I’m fed up and I’m angry. My throat feels tighter so less air travels in and out meaning I’m always close to suffocating. I feel on the brink of throwing things and yet I want to cry, all the while I feel the urge to curl up and sleep.
A banging door, one of my children shouting, my husband coughing, a siren in the distance all effects me the same, it’s an irritating noise, almost personally directed at me to push me over the edge.
My short term memory is so bad, I have a genuine fear of driving away from the house and forgetting the way back.
Most of the time I am not within myself, I am someone else. I hear a voice speak but it’s not me. I’m removed from this body. The only things that bring me back are the intense rage and sadness or are they the things that make me leave?
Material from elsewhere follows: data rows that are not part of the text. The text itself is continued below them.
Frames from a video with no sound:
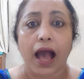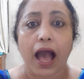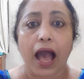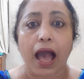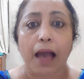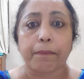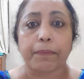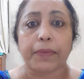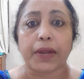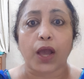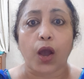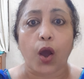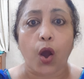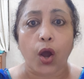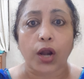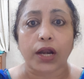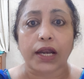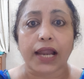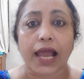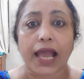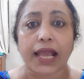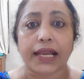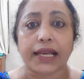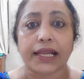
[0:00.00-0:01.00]
आपने
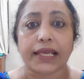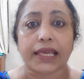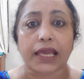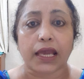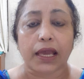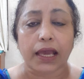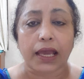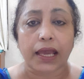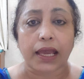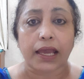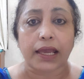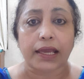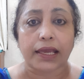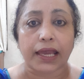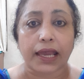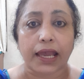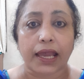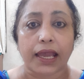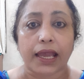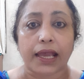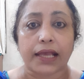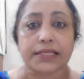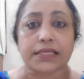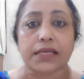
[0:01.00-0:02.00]
ऑनलाइन के
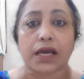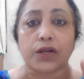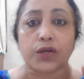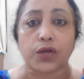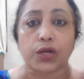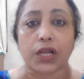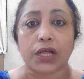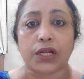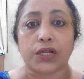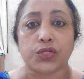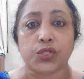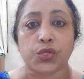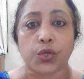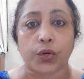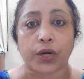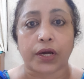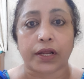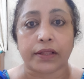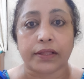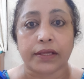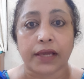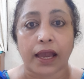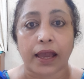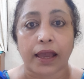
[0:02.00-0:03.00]
ये सर्कुलर इशू
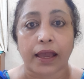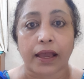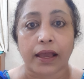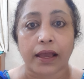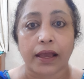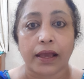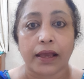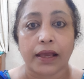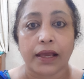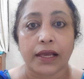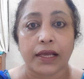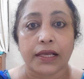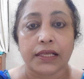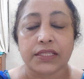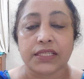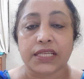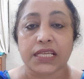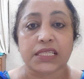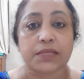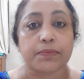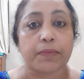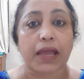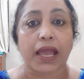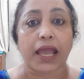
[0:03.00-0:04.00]
कर दिया है
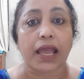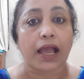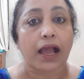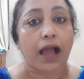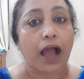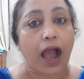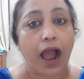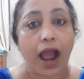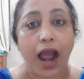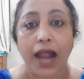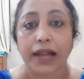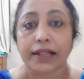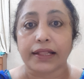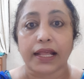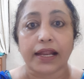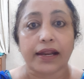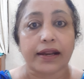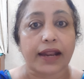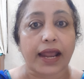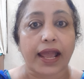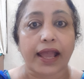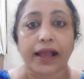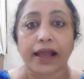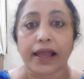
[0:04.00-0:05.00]
जिसमें आठ दिन
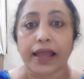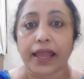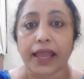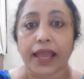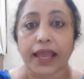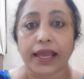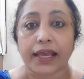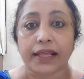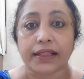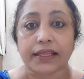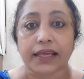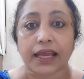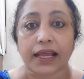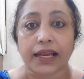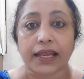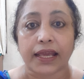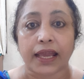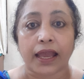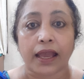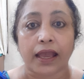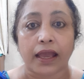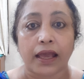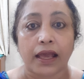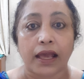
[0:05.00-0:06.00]
रह गए ईद के
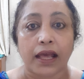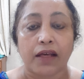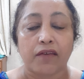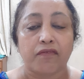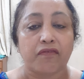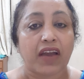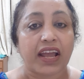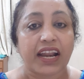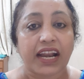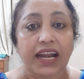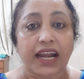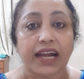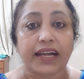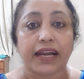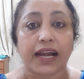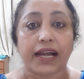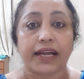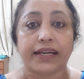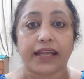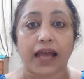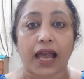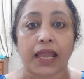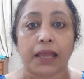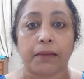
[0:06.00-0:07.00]
लिए वेरी
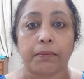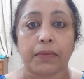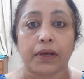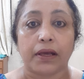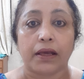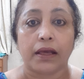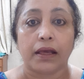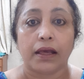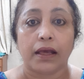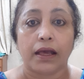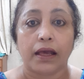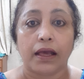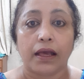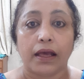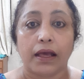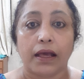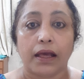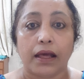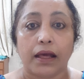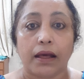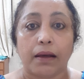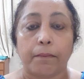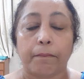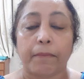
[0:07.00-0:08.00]
लिटिल टाइम
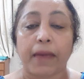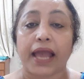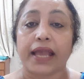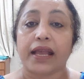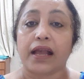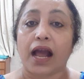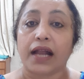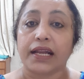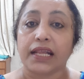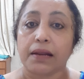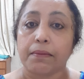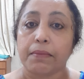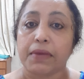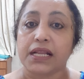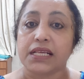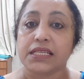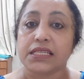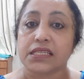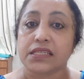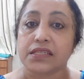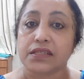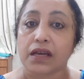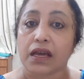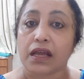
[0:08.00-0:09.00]
माय गार्डियन
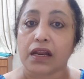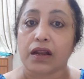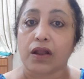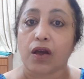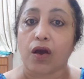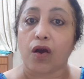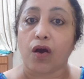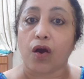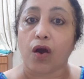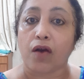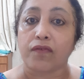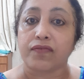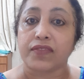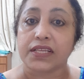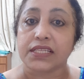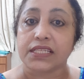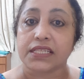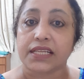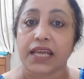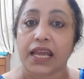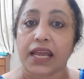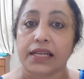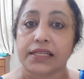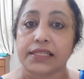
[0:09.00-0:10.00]
मिनिस्टर ऑफ द
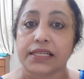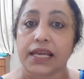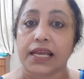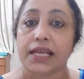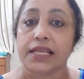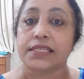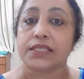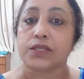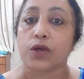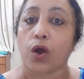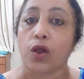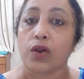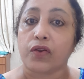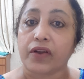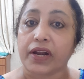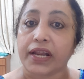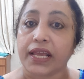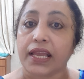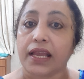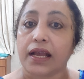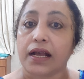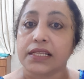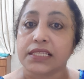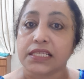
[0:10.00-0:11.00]
स्टेट इज
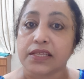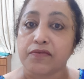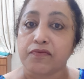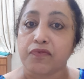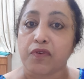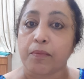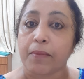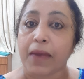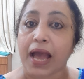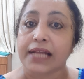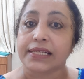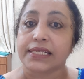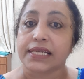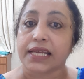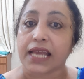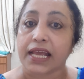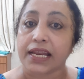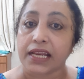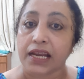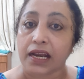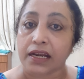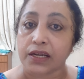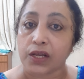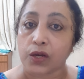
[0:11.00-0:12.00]
ऑलरेडी असिम्फोमैटिक
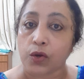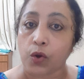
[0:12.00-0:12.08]
एंड अंडर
I don’t feel hunger. When I eat what my husband makes me, I can barely taste it. The only feelings I have are aching, tiredness and a relentless nausea. Sometimes I see blood on my hands from my cracked skin – that’s new, it’s been like that for the last three weeks now. It hasn’t responded to any creams. Like my tummy bug, my body has given up on being healed. I don’t care. I refuse to see a gp. I don’t want to see anybody, trust anybody.
I want to be alone. I don’t want my kids to wonder why I’m so withdrawn. I don’t want to be short tempered with them. I don’t want noise. I want peace. I don’t want mess, I don’t want chaos. I want to hide.
I want to hide. I don’t want to face my life right now. I’m a coward. A selfish coward.